Set the data down again, exactly as it appears below.

──────────

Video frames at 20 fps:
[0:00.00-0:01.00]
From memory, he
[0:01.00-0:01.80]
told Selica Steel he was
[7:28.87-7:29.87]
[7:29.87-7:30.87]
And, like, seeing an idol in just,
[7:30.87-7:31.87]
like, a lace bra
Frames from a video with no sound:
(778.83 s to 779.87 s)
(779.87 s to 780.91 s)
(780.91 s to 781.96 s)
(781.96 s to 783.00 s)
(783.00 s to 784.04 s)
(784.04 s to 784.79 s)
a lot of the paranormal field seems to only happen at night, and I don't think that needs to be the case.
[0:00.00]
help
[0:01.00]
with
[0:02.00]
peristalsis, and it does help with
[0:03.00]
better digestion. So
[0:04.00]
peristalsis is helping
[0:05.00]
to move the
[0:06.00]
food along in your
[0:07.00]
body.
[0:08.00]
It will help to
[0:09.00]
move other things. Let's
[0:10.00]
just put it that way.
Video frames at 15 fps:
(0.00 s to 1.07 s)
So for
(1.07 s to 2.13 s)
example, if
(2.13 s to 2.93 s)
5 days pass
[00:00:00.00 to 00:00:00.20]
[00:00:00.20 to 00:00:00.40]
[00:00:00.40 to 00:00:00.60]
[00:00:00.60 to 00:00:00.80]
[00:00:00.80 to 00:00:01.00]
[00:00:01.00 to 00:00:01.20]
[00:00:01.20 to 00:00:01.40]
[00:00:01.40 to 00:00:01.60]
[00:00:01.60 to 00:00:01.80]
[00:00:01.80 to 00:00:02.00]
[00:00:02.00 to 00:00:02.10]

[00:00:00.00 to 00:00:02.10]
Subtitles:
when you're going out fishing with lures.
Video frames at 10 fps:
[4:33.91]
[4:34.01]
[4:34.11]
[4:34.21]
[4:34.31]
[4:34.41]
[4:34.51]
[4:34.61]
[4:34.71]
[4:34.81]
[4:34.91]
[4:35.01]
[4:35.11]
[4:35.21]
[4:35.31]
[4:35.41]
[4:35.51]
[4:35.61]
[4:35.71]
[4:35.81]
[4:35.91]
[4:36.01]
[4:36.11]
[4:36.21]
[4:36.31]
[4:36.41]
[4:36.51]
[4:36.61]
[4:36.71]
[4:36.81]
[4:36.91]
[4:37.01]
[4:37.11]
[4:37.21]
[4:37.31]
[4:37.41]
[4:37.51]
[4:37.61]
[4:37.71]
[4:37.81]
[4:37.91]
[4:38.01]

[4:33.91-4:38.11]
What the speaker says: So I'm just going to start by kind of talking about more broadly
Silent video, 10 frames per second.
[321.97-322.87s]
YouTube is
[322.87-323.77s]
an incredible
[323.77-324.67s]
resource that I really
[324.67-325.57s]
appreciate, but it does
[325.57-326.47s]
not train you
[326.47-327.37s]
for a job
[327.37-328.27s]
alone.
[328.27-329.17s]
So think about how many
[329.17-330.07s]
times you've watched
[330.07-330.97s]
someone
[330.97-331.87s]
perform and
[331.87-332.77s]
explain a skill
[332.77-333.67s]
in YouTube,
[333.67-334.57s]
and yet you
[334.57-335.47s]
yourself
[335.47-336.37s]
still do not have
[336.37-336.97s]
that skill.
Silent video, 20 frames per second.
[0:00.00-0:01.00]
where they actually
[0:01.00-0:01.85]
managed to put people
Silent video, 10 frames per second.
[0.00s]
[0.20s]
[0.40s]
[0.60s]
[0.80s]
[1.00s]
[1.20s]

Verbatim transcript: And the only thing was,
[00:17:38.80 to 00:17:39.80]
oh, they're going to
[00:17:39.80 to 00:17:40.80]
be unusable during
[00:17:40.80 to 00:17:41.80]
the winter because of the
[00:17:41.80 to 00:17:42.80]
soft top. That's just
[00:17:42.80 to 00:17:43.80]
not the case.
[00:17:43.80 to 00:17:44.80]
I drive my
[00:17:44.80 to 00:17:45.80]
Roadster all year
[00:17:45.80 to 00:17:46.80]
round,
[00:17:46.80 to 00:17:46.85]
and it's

──────────

- [RESPONSE]
Video frames at 20 fps:
[0:00.00-0:01.00]
From memory, he
[0:01.00-0:01.80]
told Selica Steel he was
[7:28.87-7:29.87]
[7:29.87-7:30.87]
And, like, seeing an idol in just,
[7:30.87-7:31.87]
like, a lace bra
Frames from a video with no sound:
(778.83 s to 779.87 s)
(779.87 s to 780.91 s)
(780.91 s to 781.96 s)
(781.96 s to 783.00 s)
(783.00 s to 784.04 s)
(784.04 s to 784.79 s)
a lot of the paranormal field seems to only happen at night, and I don't think that needs to be the case.
[0:00.00]
help
[0:01.00]
with
[0:02.00]
peristalsis, and it does help with
[0:03.00]
better digestion. So
[0:04.00]
peristalsis is helping
[0:05.00]
to move the
[0:06.00]
food along in your
[0:07.00]
body.
[0:08.00]
It will help to
[0:09.00]
move other things. Let's
[0:10.00]
just put it that way.
Video frames at 15 fps:
(0.00 s to 1.07 s)
So for
(1.07 s to 2.13 s)
example, if
(2.13 s to 2.93 s)
5 days pass
[00:00:00.00 to 00:00:00.20]
[00:00:00.20 to 00:00:00.40]
[00:00:00.40 to 00:00:00.60]
[00:00:00.60 to 00:00:00.80]
[00:00:00.80 to 00:00:01.00]
[00:00:01.00 to 00:00:01.20]
[00:00:01.20 to 00:00:01.40]
[00:00:01.40 to 00:00:01.60]
[00:00:01.60 to 00:00:01.80]
[00:00:01.80 to 00:00:02.00]
[00:00:02.00 to 00:00:02.10]

[00:00:00.00 to 00:00:02.10]
Subtitles:
when you're going out fishing with lures.
Video frames at 10 fps:
[4:33.91]
[4:34.01]
[4:34.11]
[4:34.21]
[4:34.31]
[4:34.41]
[4:34.51]
[4:34.61]
[4:34.71]
[4:34.81]
[4:34.91]
[4:35.01]
[4:35.11]
[4:35.21]
[4:35.31]
[4:35.41]
[4:35.51]
[4:35.61]
[4:35.71]
[4:35.81]
[4:35.91]
[4:36.01]
[4:36.11]
[4:36.21]
[4:36.31]
[4:36.41]
[4:36.51]
[4:36.61]
[4:36.71]
[4:36.81]
[4:36.91]
[4:37.01]
[4:37.11]
[4:37.21]
[4:37.31]
[4:37.41]
[4:37.51]
[4:37.61]
[4:37.71]
[4:37.81]
[4:37.91]
[4:38.01]

[4:33.91-4:38.11]
What the speaker says: So I'm just going to start by kind of talking about more broadly
Silent video, 10 frames per second.
[321.97-322.87s]
YouTube is
[322.87-323.77s]
an incredible
[323.77-324.67s]
resource that I really
[324.67-325.57s]
appreciate, but it does
[325.57-326.47s]
not train you
[326.47-327.37s]
for a job
[327.37-328.27s]
alone.
[328.27-329.17s]
So think about how many
[329.17-330.07s]
times you've watched
[330.07-330.97s]
someone
[330.97-331.87s]
perform and
[331.87-332.77s]
explain a skill
[332.77-333.67s]
in YouTube,
[333.67-334.57s]
and yet you
[334.57-335.47s]
yourself
[335.47-336.37s]
still do not have
[336.37-336.97s]
that skill.
Silent video, 20 frames per second.
[0:00.00-0:01.00]
where they actually
[0:01.00-0:01.85]
managed to put people
Silent video, 10 frames per second.
[0.00s]
[0.20s]
[0.40s]
[0.60s]
[0.80s]
[1.00s]
[1.20s]

Verbatim transcript: And the only thing was,
[00:17:38.80 to 00:17:39.80]
oh, they're going to
[00:17:39.80 to 00:17:40.80]
be unusable during
[00:17:40.80 to 00:17:41.80]
the winter because of the
[00:17:41.80 to 00:17:42.80]
soft top. That's just
[00:17:42.80 to 00:17:43.80]
not the case.
[00:17:43.80 to 00:17:44.80]
I drive my
[00:17:44.80 to 00:17:45.80]
Roadster all year
[00:17:45.80 to 00:17:46.80]
round,
[00:17:46.80 to 00:17:46.85]
and it's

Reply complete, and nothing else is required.